As novas notas serão absorvidas pelas reservas de stablecoins

Kendrick afirmou que esses fluxos de entrada não serão apenas um efeito colateral. Isso fará das stablecoins o maior grupo comprador de títulos do Tesouro dos EUA, ponto final. Ele disse que nem mesmo os compradores estrangeiros após a Covid atingiram esse nível, e que estavam distribuindo sua demanda entre letras do Tesouro, notas promissórias e títulos de renda fixa.

Em contrapartida, as stablecoins são focadas em dívida de curto prazo, porque isso se encaixa em sua estrutura — é seguro, é lastreado em dólar e lhes proporciona liquidez sem imobilizar capital por muito tempo.

“O setor pode muito bem representar o maior fluxo de compras de todos os títulos do Tesouro dos EUA”, escreveu em um relatório de 9 páginas na última terça-feira.

Isso é importante porque os emissores de stablecoins usam títulos do Tesouro como reservas. Não é uma questão de preferência, mas sim de necessidade. Esses tokens criptográficos precisam de lastro que corresponda à sua promessa de serem "estáveis". A maioria é atrelada ao dólar americano, e a única maneira de garantir essa promessa sem depender de ativos de baixa qualidade é investindo em títulos da dívida pública de curto prazo.

E essa demanda ajuda o dólar a manter sua posição globalmente. Kendrick afirmou que esse tipo de movimento poderia compensar as ameaças atuais à dominância do dólar, especialmente aquelas provenientes de tarifas e das crescentes tensões comerciais que pressionam o valor da moeda americana.

“Isso deve consolidar ainda mais o domínio do dólar americano sobre as stablecoins, o que provavelmente se manterá devido aostronefeitos de rede nos ativos digitais”, disse Kendrick.

As stablecoins não são novidade, mas o que está mudando é a velocidade de seu crescimento e o impulso regulatório que as apoia. Sua capitalização de mercado já aumentou 11% este ano e cerca de 47% nos últimos 12 meses, com Tether e USD Coin ainda ocupando as primeiras posições.

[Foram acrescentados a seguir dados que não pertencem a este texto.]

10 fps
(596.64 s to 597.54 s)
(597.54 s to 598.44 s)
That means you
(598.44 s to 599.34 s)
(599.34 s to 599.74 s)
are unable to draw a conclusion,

O GENIUS Act, aprovado pelo Comitê Bancário do Senado em março, e o STABLE Act, aprovado pelo Comitê de Serviços Financeiros da Câmara no início deste mês, são os dois projetos de lei que importam aqui. Ambos se concentram especificamente na regulamentação das stablecoins. A aposta é que, se Trump retornar e sancioná-los, a névoa jurídica se dissipará e os grandes players começarão a escalar rapidamente.

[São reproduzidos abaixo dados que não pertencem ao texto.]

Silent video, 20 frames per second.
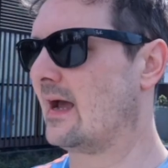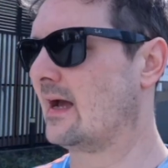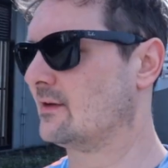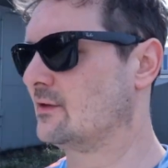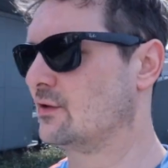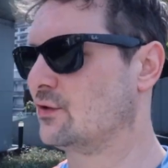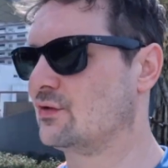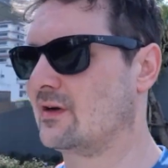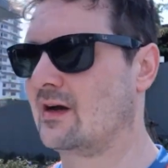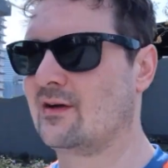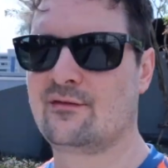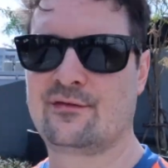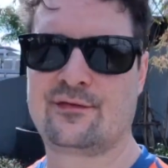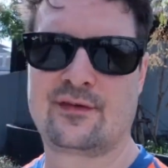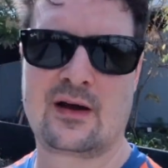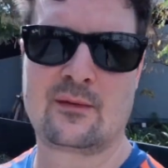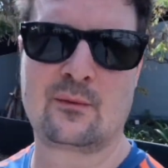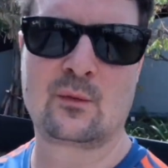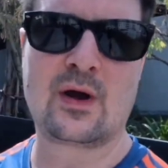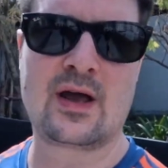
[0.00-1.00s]
had to try and
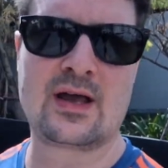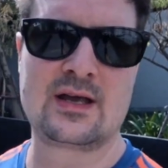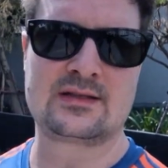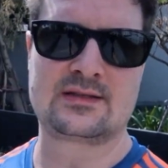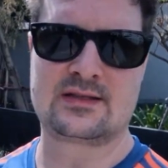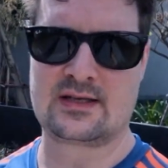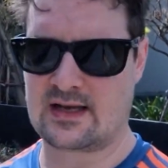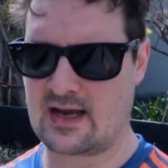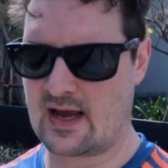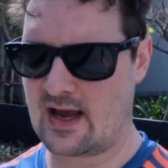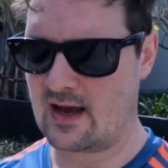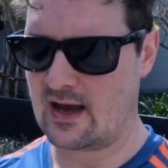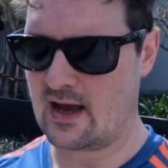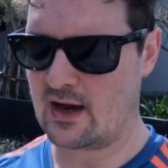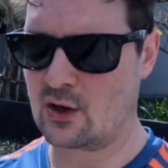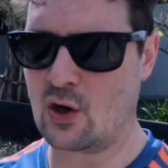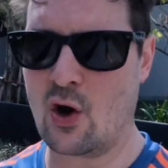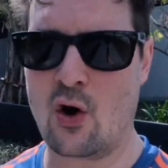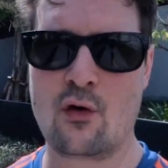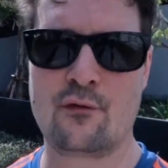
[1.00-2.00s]
find ways to get a
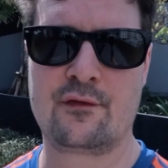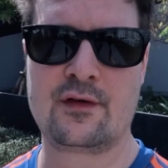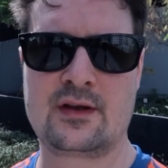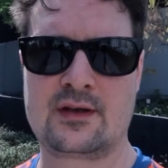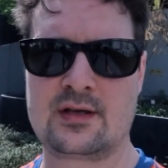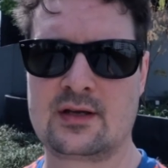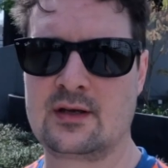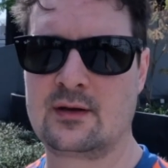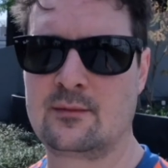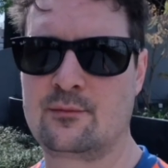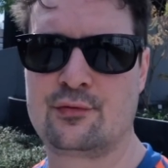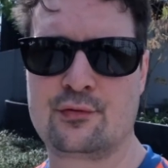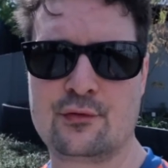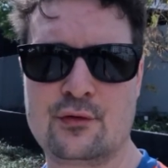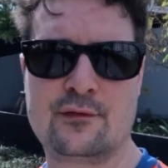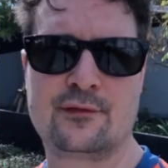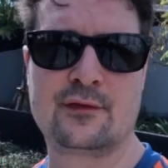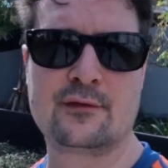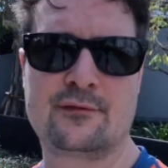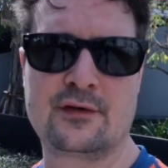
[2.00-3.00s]
COVID
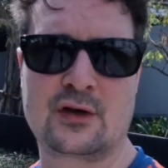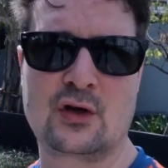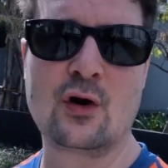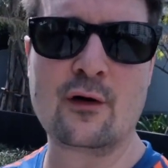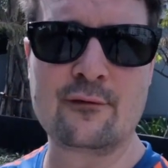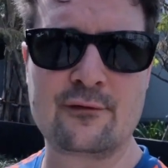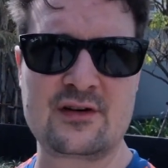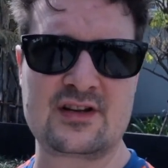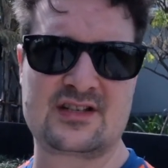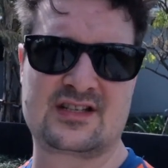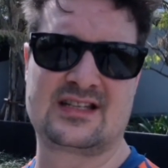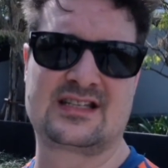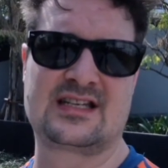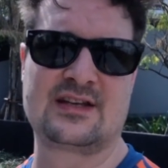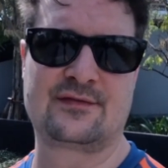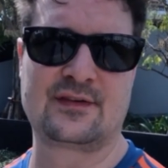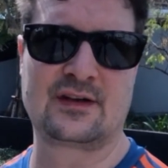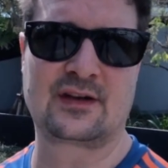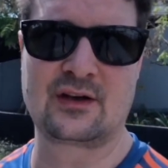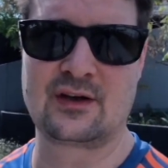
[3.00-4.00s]
proof of recovery
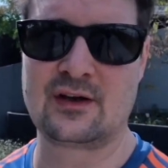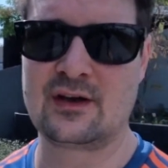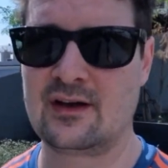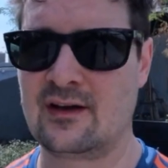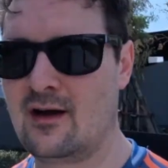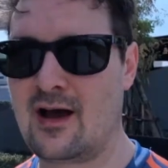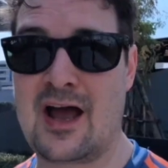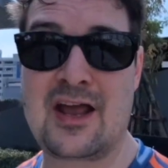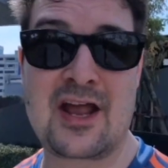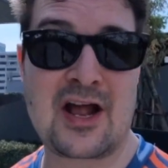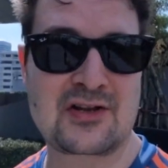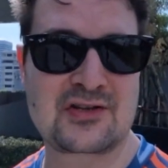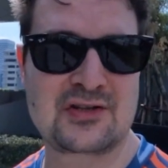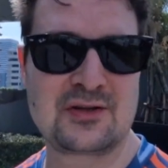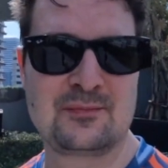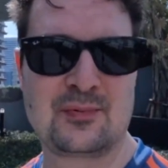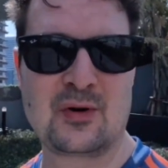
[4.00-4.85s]
certificate. I actually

“Se as stablecoins tornarem o dólar americano ainda mais fácil de usar, a demanda por ativos em dólar para lastrear stablecoins provavelmente aumentará”, disse Kendrick.

“A força dos efeitos de rede nos ativos digitais sugere que o domínio do dólar americano, uma vez consolidado, será difícil de ser usurpado”, escreveu ele. “O Santo Graal das finanças internacionais é encontrar uma alternativa ao dólar americano que ofereça a mesma flexibilidade e liquidez que ele.”

Mas, ironicamente, o relatório de Kendrick mostra que das stablecoins pode tornar o dólar ainda mais dominante. Quanto mais esses ativos se aprofundam no DeFi e nos pagamentos, mais reservas em dólares precisarão. E enquanto a maioria deles for lastreada em títulos do Tesouro, continuarão alimentando essa máquina de dívida de curto prazo.